**Work task**
Return exactly the lines below, starting with the one that has "[2519.35-2520.35s]" and going on through the one that has "[0:02.08-0:02.79]".

**Source material**
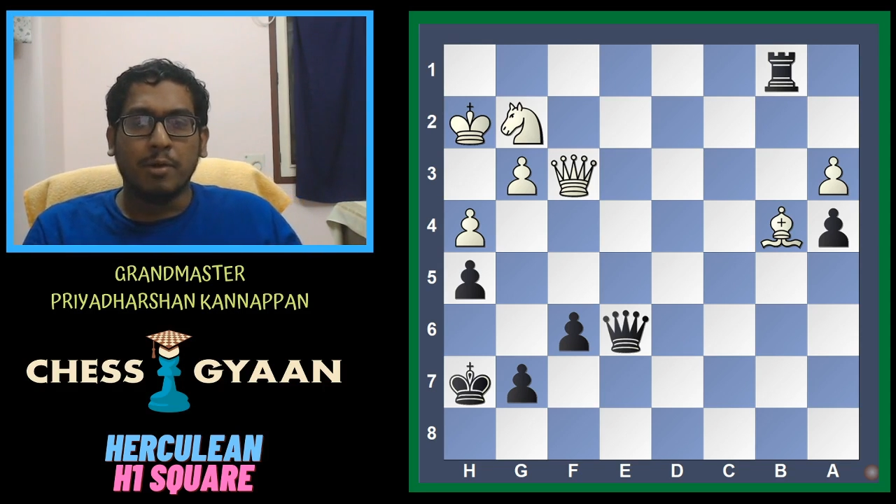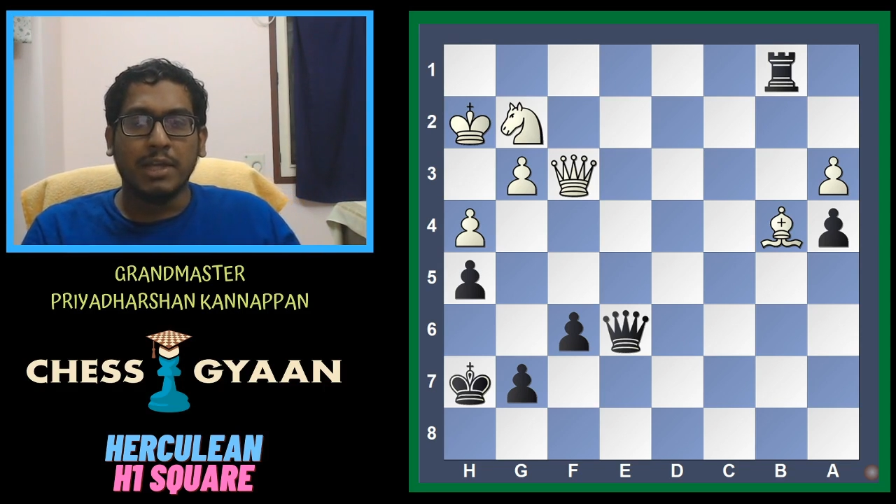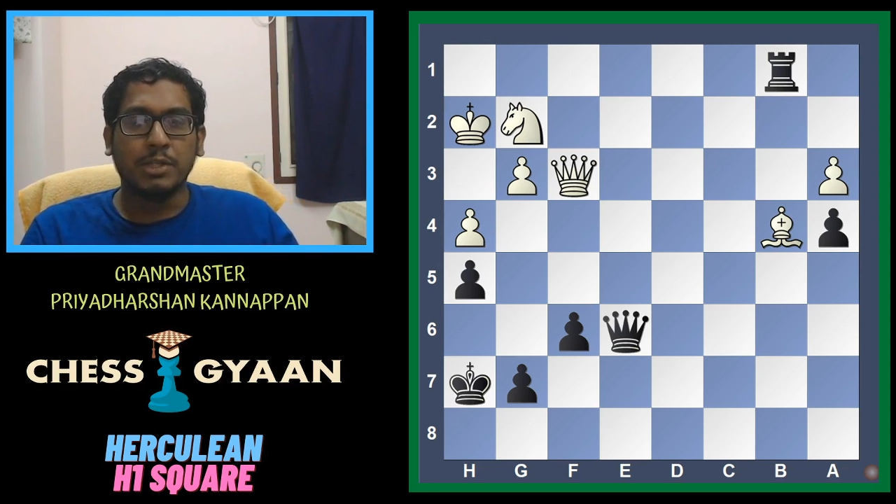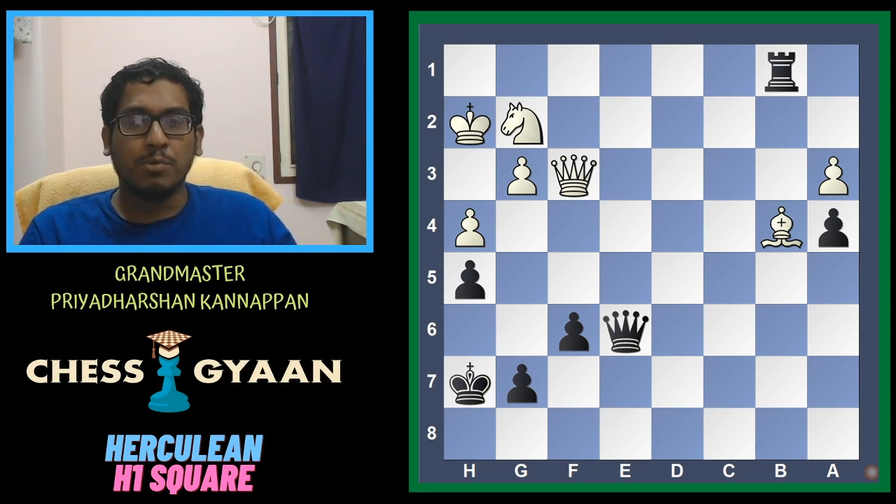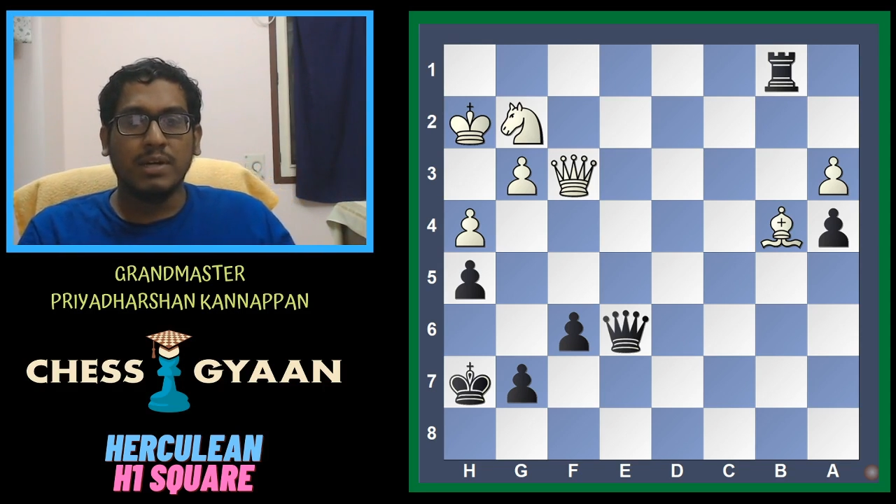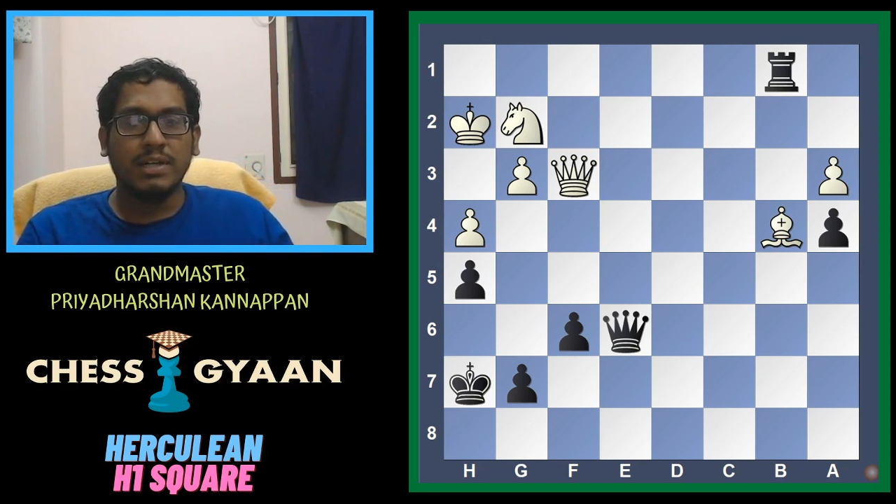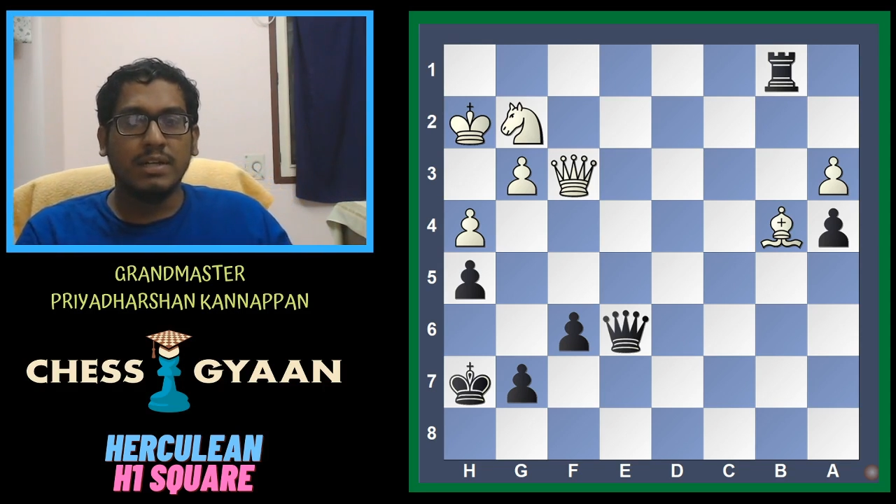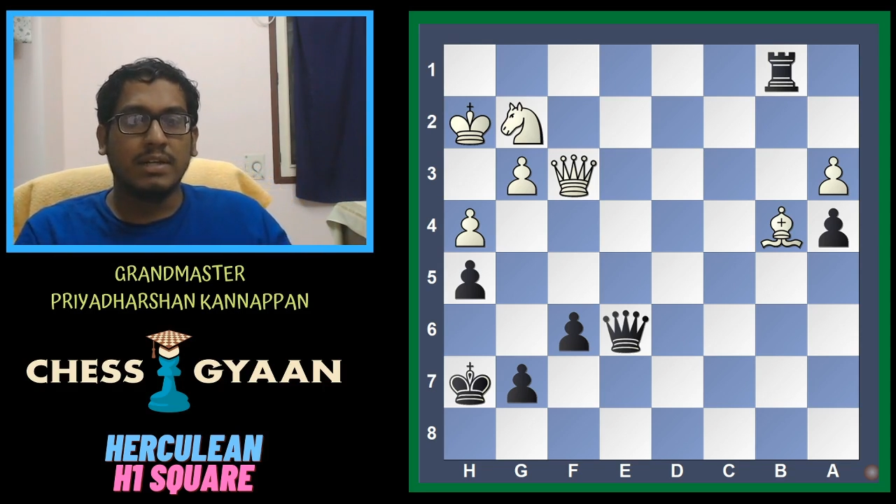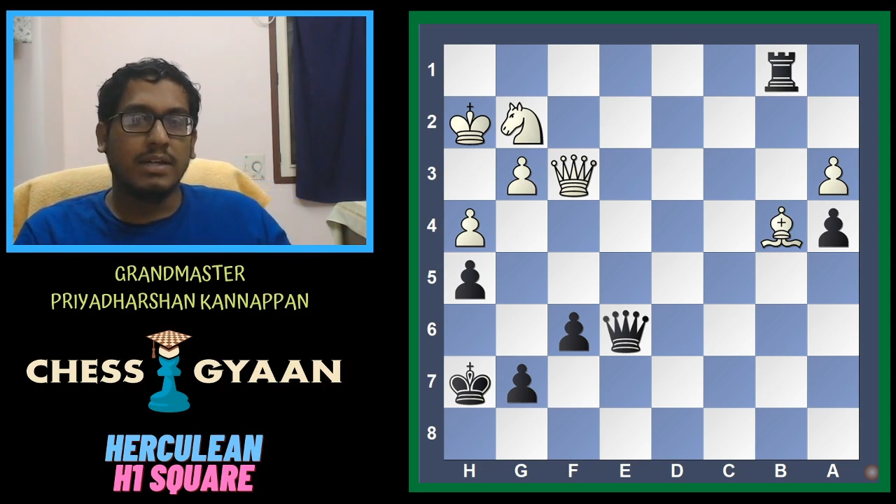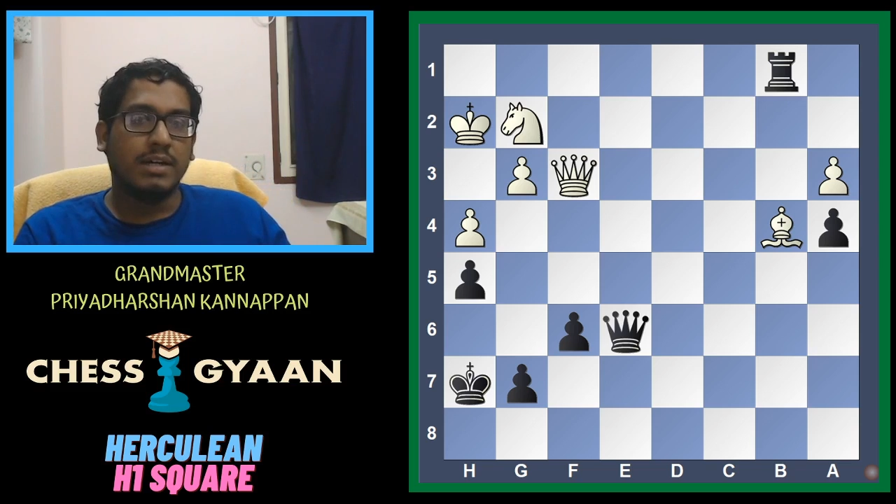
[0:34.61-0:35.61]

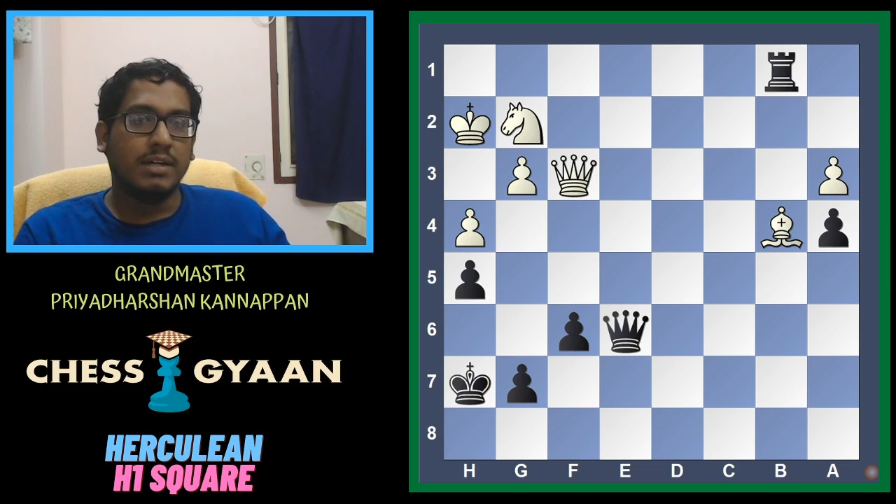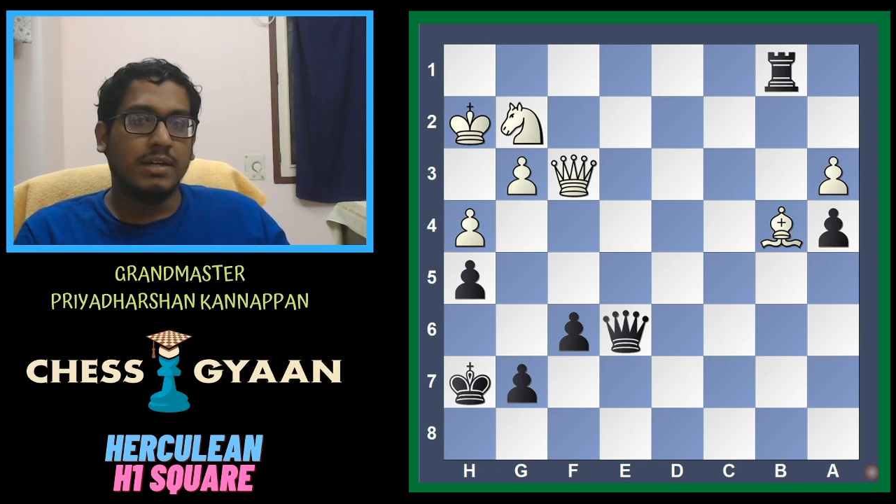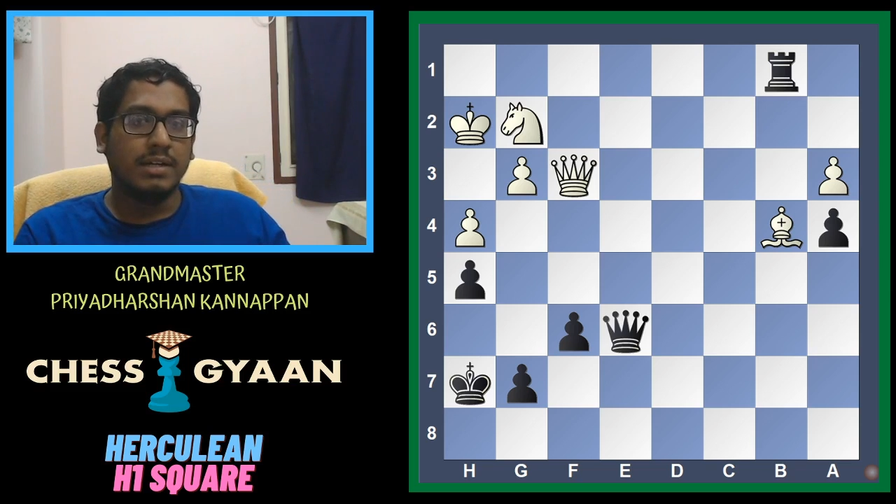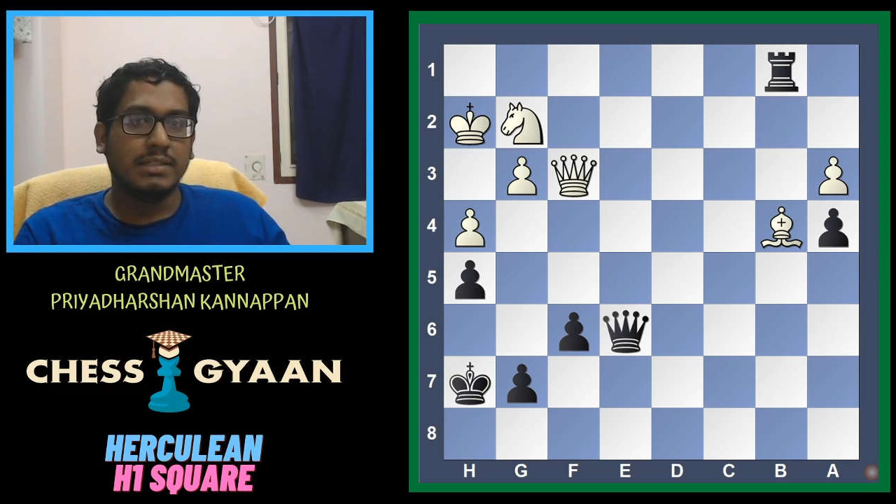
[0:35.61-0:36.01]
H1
* * *
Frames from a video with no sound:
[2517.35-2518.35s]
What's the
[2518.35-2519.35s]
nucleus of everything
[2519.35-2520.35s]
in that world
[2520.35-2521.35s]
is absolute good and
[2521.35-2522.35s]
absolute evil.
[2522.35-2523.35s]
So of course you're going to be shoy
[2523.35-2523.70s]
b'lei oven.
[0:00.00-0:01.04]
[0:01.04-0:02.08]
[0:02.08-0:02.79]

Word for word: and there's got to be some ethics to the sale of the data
==
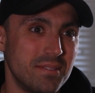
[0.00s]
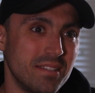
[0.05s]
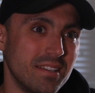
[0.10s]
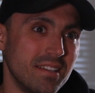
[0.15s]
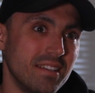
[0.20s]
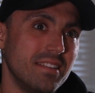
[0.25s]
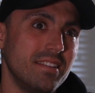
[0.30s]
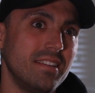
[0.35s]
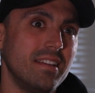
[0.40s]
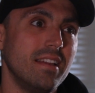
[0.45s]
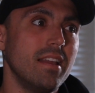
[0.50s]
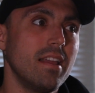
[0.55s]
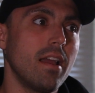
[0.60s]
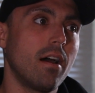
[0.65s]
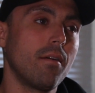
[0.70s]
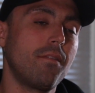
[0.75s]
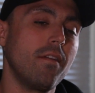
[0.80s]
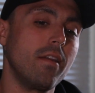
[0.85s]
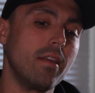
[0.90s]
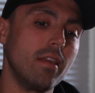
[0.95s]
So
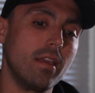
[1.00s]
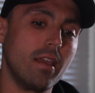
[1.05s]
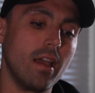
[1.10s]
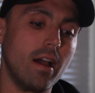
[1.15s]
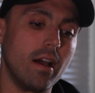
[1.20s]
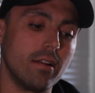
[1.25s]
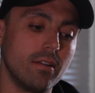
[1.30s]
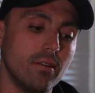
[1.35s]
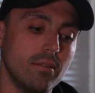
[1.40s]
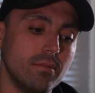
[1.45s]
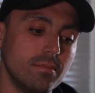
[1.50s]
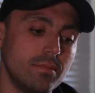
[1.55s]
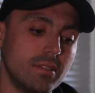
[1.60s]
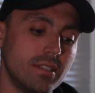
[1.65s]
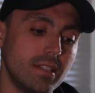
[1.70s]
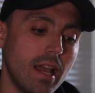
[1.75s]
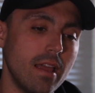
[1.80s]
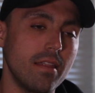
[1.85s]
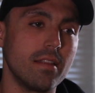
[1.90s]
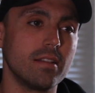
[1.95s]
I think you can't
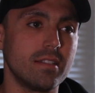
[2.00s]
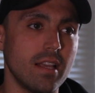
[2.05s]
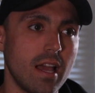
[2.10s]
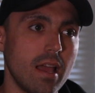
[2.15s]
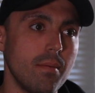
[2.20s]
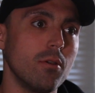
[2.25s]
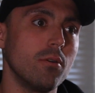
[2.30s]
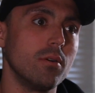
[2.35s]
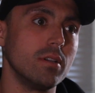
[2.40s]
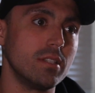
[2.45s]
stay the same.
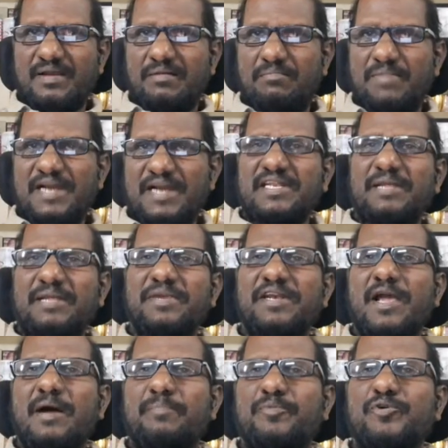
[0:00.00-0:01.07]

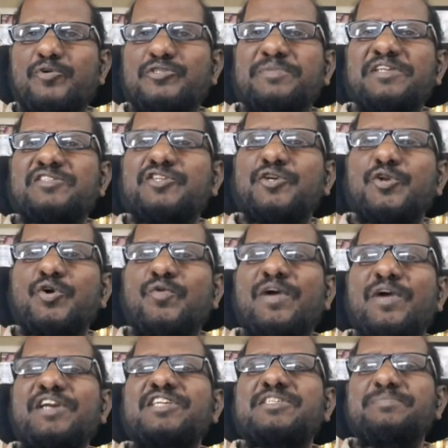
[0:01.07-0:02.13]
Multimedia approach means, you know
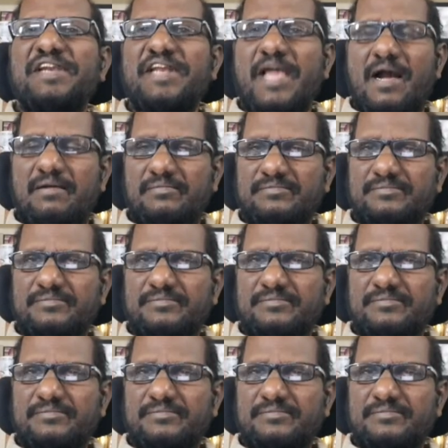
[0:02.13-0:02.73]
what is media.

**Result for this exercise**
[2519.35-2520.35s]
in that world
[2520.35-2521.35s]
is absolute good and
[2521.35-2522.35s]
absolute evil.
[2522.35-2523.35s]
So of course you're going to be shoy
[2523.35-2523.70s]
b'lei oven.
[0:00.00-0:01.04]
[0:01.04-0:02.08]
[0:02.08-0:02.79]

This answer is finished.